Clement warned that the Arizona plan fails because it “puts the state legislature on the same plain as the people.” Responded Waxman, “The gravamen of [the legislature’s] suit is that the people ‘usurped’ the power of a legislative body that they themselves created.”

The textual question is a genuinely hard one. For me, the tie-breaker is a provision no one mentioned: Article One of the Constitution says, “The House of Representatives shall be composed of members chosen every second Year by the people of the several States.” If the Court rules against the commission, we can confidently expect competitive congressional districts in Arizona to disappear. The people will have no choice in most elections, and that cannot be what the Constitution was understood to mean by its Framers.

Thomas Mann and Norman Ornstein, two respected scholars of Congress, filed an amicus brief saying that commissions offer one of the few exit ramps from twenty-first century partisan hell. The two parties, they say, are adept in the use of legislative redistricting power to entrench themselves. “The consequences are twofold,” their brief says: “diminished electoral competition, which insulates Representatives from their constituents; and an increasingly polarized Congress that takes cues from the most extreme and politically active partisans, with little incentive to compromise.”

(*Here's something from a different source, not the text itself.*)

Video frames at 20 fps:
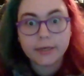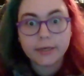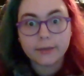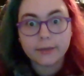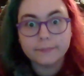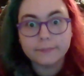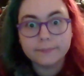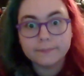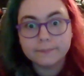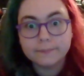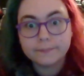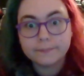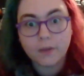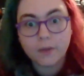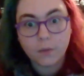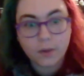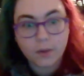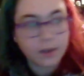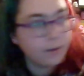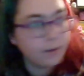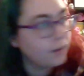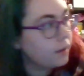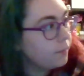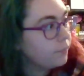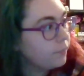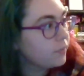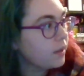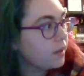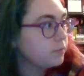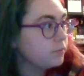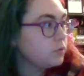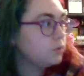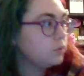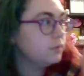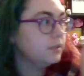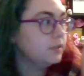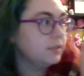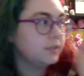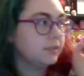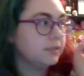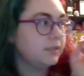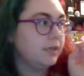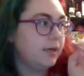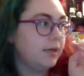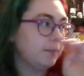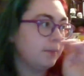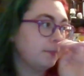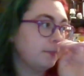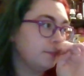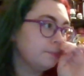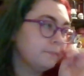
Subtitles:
here. Okay, yeah, truly succeeding.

If the legislature wins, we can expect challenges to every other form of redistricting commission. Clement, however, told the other side not to despair: Article One applies only to federal redistricting. The people of Arizona are free to use commissions for their own state legislative districts. “If these commissions are as effective as my friends on the other side say,” Clement said, “then we will have nonpartisan districts that will elect … the state representatives, and the state senate, and then those nonpartisanly gerrymandered, perfectly representative bodies will be the ones to take care of congressional districting.”